The Supreme Court Dismisses The Adarand Case!!!


Finally an institution with conservative leanings has come to terms with the reality of the Adarand case. We have rarely witnessed more confusion, ignorance and emotional outbursts from normally thoughtful conservatives than with this particular case. For several months now we have made the case that that the Bush administration did an outstanding job, worthy of the applause of the entire Black electorate, in its defense of a disputed "affirmative action" program aimed at addressing discrimination and the disadvantageous reality it has produced for many in the construction business.

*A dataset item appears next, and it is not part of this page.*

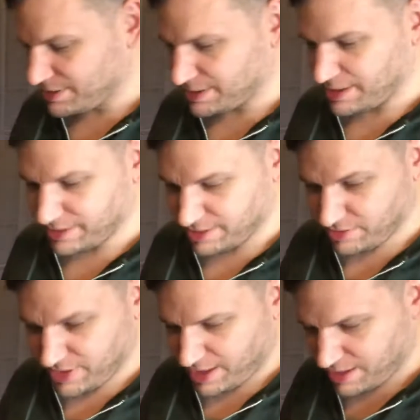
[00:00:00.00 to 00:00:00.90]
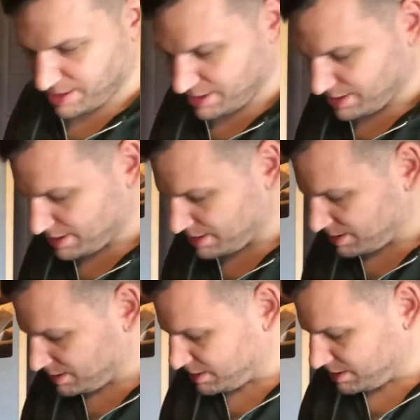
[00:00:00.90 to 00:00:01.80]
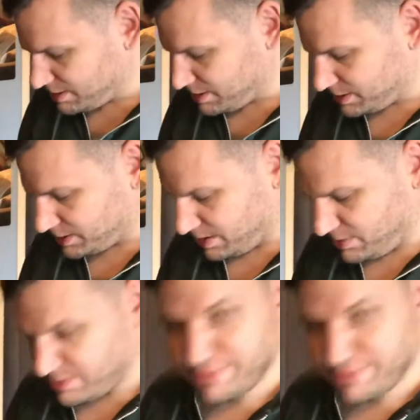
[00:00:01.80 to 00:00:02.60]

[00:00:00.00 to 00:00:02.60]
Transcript: I like to do that. So,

So, we applaud the United States Supreme Court for having the courage to recognize and admit the weakness and flaws in the arguments made by those in opposition to the program. It is a stance that the entire conservative intellectual establishment has been unable to gravitate toward. And we never were taken up on our open challenge to discuss and debate the issue with numerous conservative writers and members of think-tanks who wrote stinging critiques of the program in public.

Here is a link to what we have written regarding the case this year. Below is an Associated Press story announcing the news of the case being thrown out of the Supreme Court.

November 28, 2001

Affirmative Action Case Dropped
By THE ASSOCIATED PRESS


Filed at 5:19 a.m. ET


DENVER (AP) -- After 11 years of legal battles that reached the U.S. Supreme Court, a white businessman has ended a lawsuit over an affirmative action program he says cost him a highway contract because of his skin color -- but Randy Pech isn't giving up the fight.

The case, alleging reverse discrimination, had been seen by opponents of federal affirmative action as the best opportunity to effectively eliminate the programs.

But on Tuesday, the Supreme Court dropped plans to rule on the case, saying it had become too muddled to be an appropriate vehicle for what likely would be a landmark ruling on affirmative action.

While the high court's decision ended Pech's original lawsuit, Pech plans to continue pressing another case in U.S. District Court that challenges the way Colorado administers federal contracts with a preference to minorities, his attorney said.

``I've never changed my position,'' Pech said in Wednesday's editions of The Gazette of Colorado Springs. ``My premise has always been the same: It's wrong for the government to discriminate based on race and gender. Someday someone in power will do something about it.''

Pech, owner of Adarand Constructors Inc., sued the Transportation Department in 1990 after his $104,000 bid for a five-mile guardrail job was passed over for a $105,000 bid from a Hispanic-owned firm.

His lawsuit challenged a federal highway program that awarded general contractors a 1.5 percent bonus for subcontracting at least 10 percent of a job to ``disadvantaged business enterprises.''

In 1995, the Supreme Court declared the program unconstitutional, saying such aid must be ``narrowly tailored to remedy specific past discrimination.''

The 5-4 ruling prompted a government-wide revision of affirmative action programs. But Pech still claimed his company was losing business to minority-owned contractors.

Government attorneys argued that Pech's company qualified under the new rules and couldn't prove it was harmed.

``The fact that the plaintiff now qualifies and is a beneficiary of the program I think is perhaps the best evidence that there's not a clear racial demarcation between who can be in the program and who cannot,'' said Marisa Demeo, Washington-based regional counsel for the Mexican-American Legal Defense and Educational Fund.

The Supreme Court's short ruling Tuesday laid out the procedural problems with the case and said that the justices could not step in to set things right. It essentially erases the Adarand appeal and leaves a federal 10th U.S. Circuit Court of Appeals ruling against the company in place.

Temple University Law School Associate Dean Mark Rahdert said the high court's decision not to rule in Pech's case ``will allow for a clearer and more focused ruling'' when a similar case comes before it in the future.

``It allows the program to remain intact and awaits a challenge by someone who can demonstrate that they are presently harmed by the existing program rather than by the claimed residue of past affirmative action,'' he said.

Curt Levey, an attorney for the Center for Individual Rights, said he was confident that when the right case is found, the court will strike down the disadvantaged business enterprise program.

``In the short term, it's good news for supporters of racial preferences in contracting,'' Levy said. He said the Supreme Court's interest in the case ``shows they're very concerned about the unconstitutional aspects of the program and it's just a matter of finding a case that doesn't have the procedural problems this one has.''

The case is Adarand Constructors Inc. v. Mineta, 00-730.